# PROMPT
Leave the pictures out and restate every line below exactly.

[Collected data]

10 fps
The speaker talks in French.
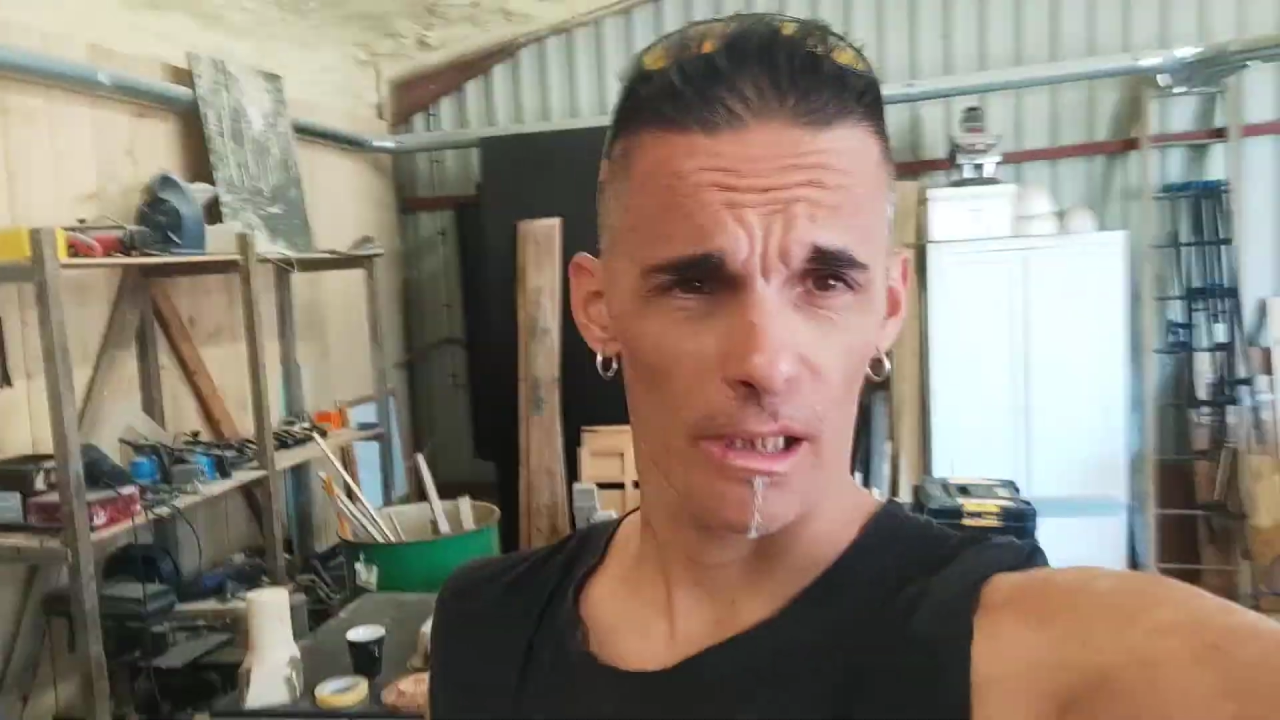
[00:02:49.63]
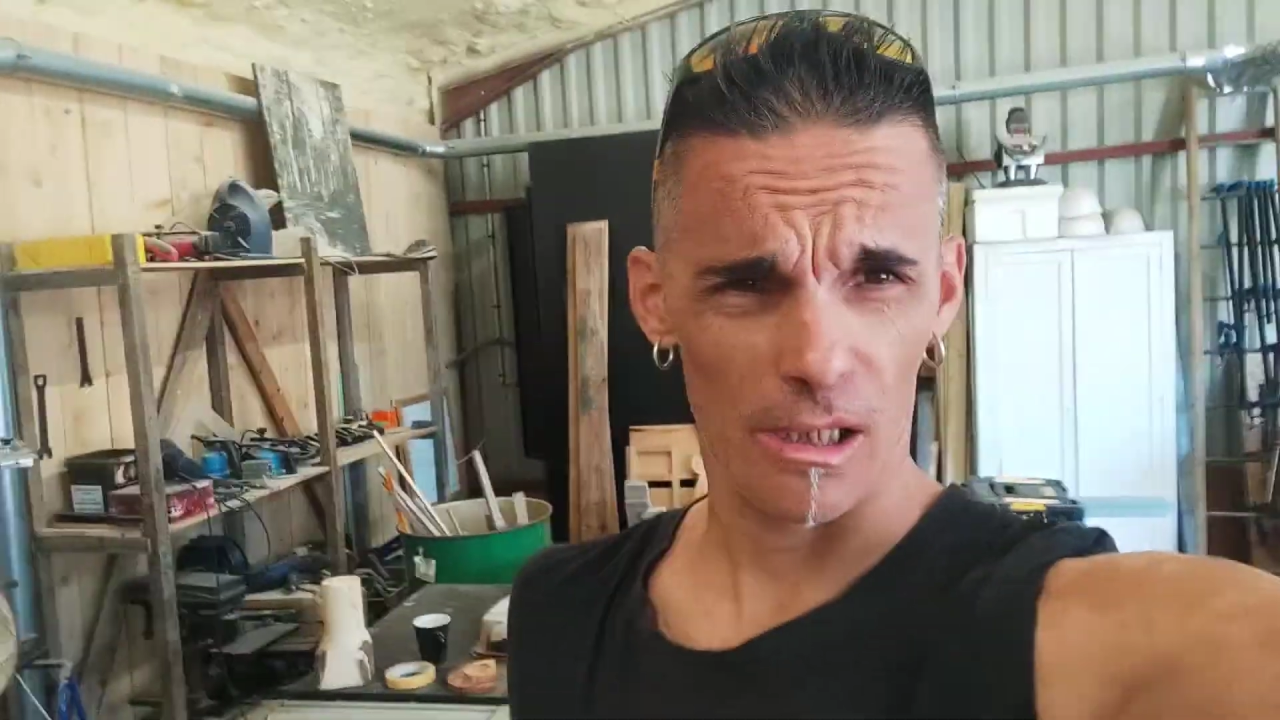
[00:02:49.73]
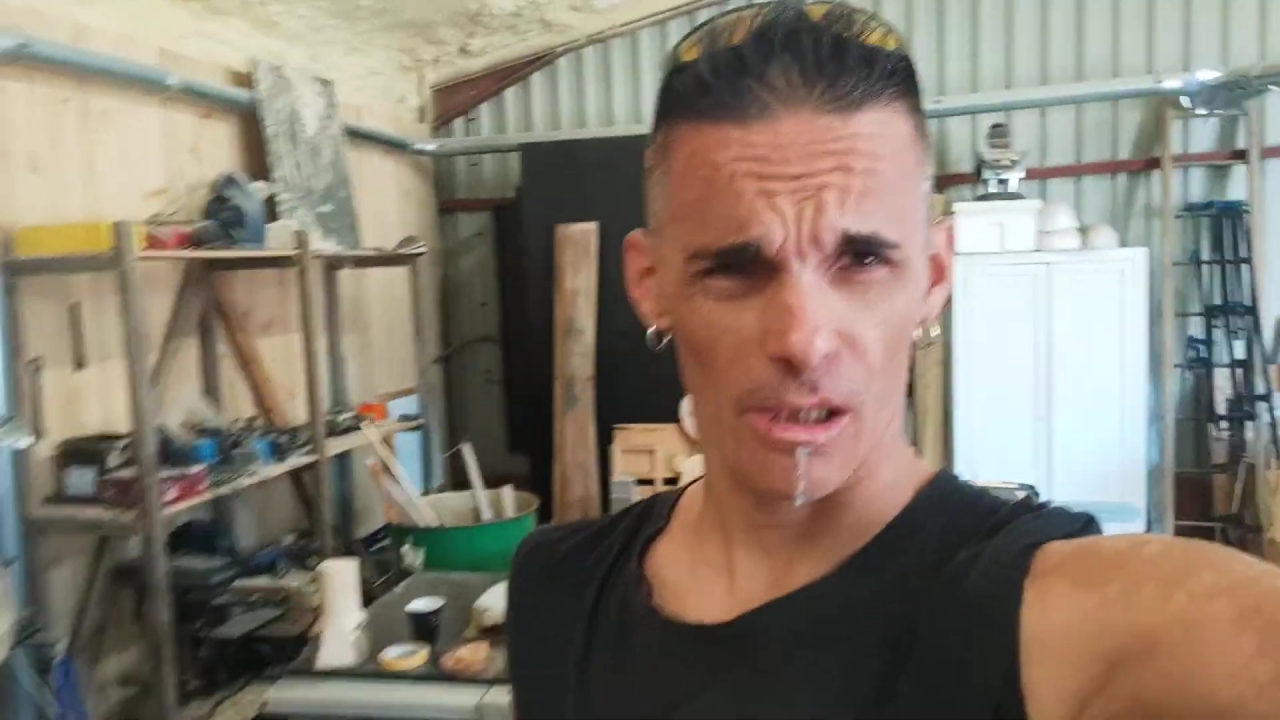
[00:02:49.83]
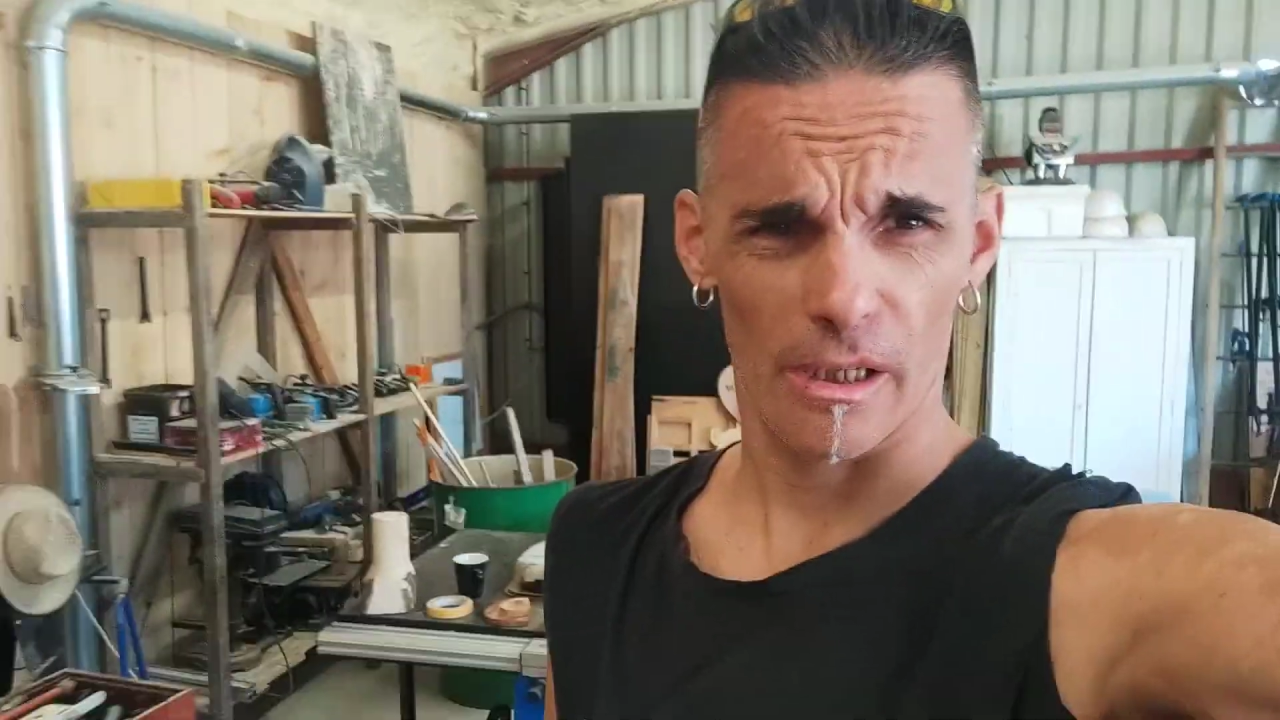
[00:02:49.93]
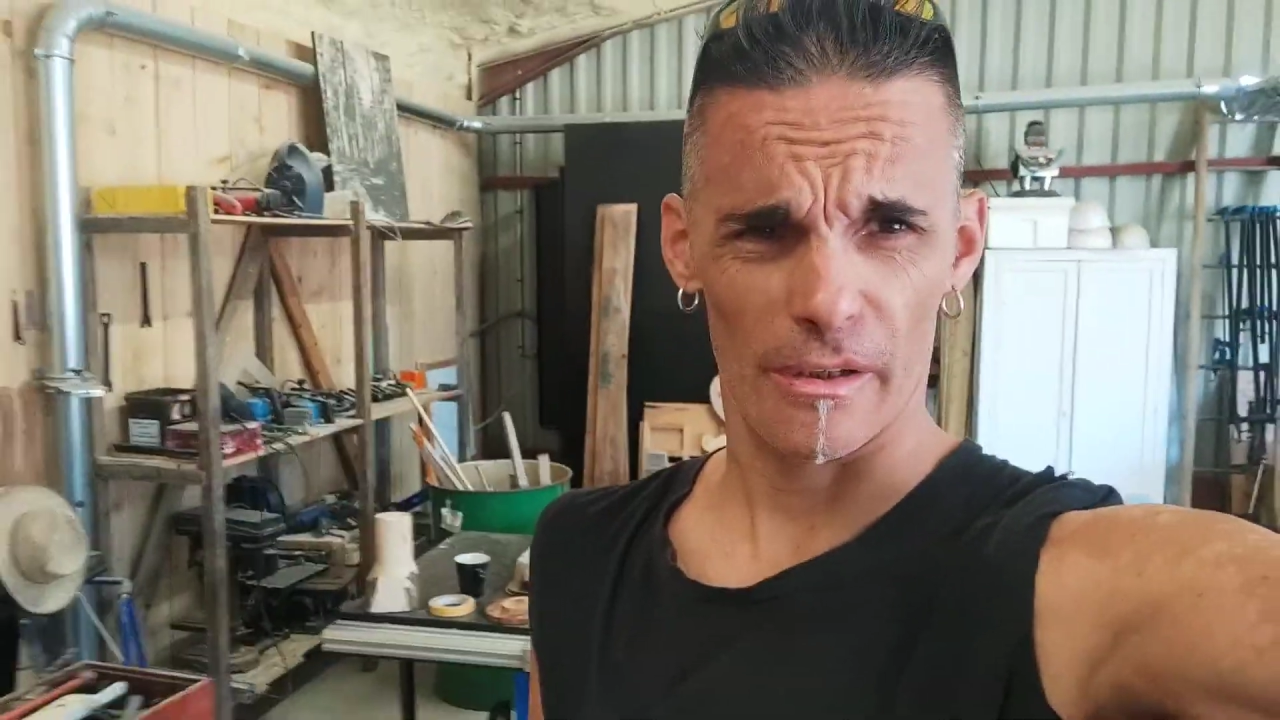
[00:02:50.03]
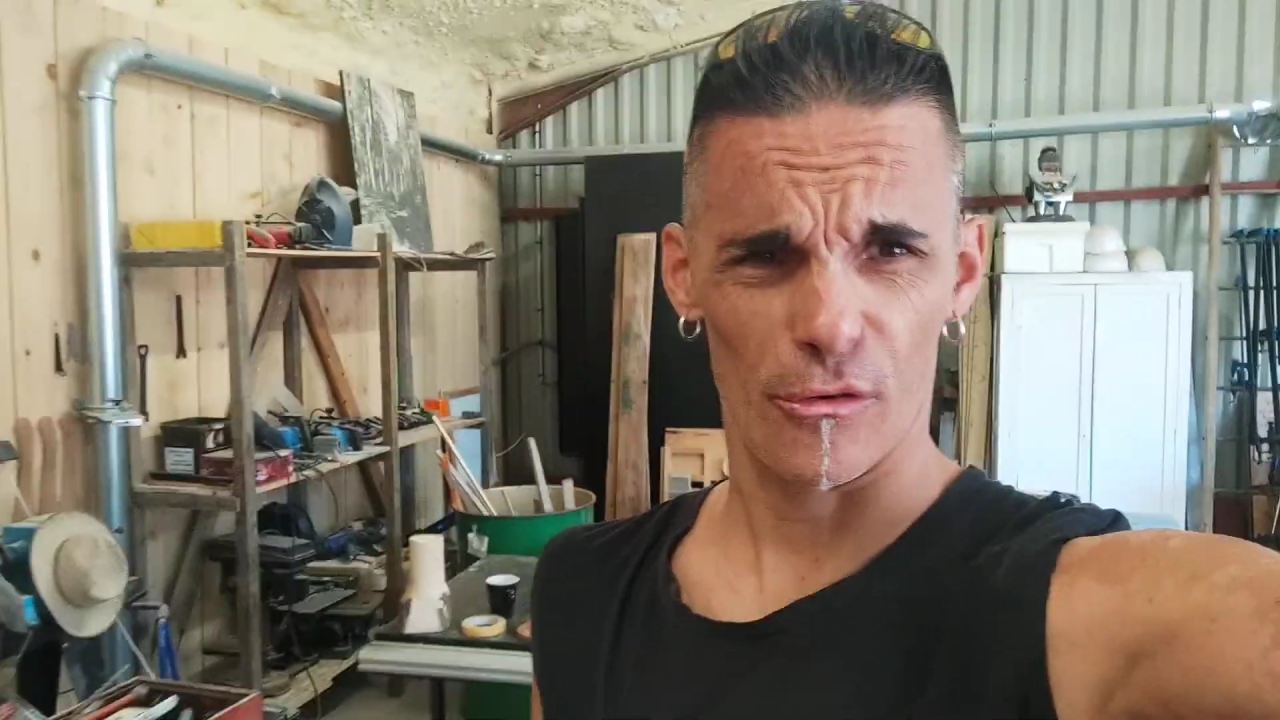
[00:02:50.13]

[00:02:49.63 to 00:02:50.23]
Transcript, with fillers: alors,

# OUTPUT
10 fps
The speaker talks in French.
[00:02:49.63]
[00:02:49.73]
[00:02:49.83]
[00:02:49.93]
[00:02:50.03]
[00:02:50.13]

[00:02:49.63 to 00:02:50.23]
Transcript, with fillers: alors,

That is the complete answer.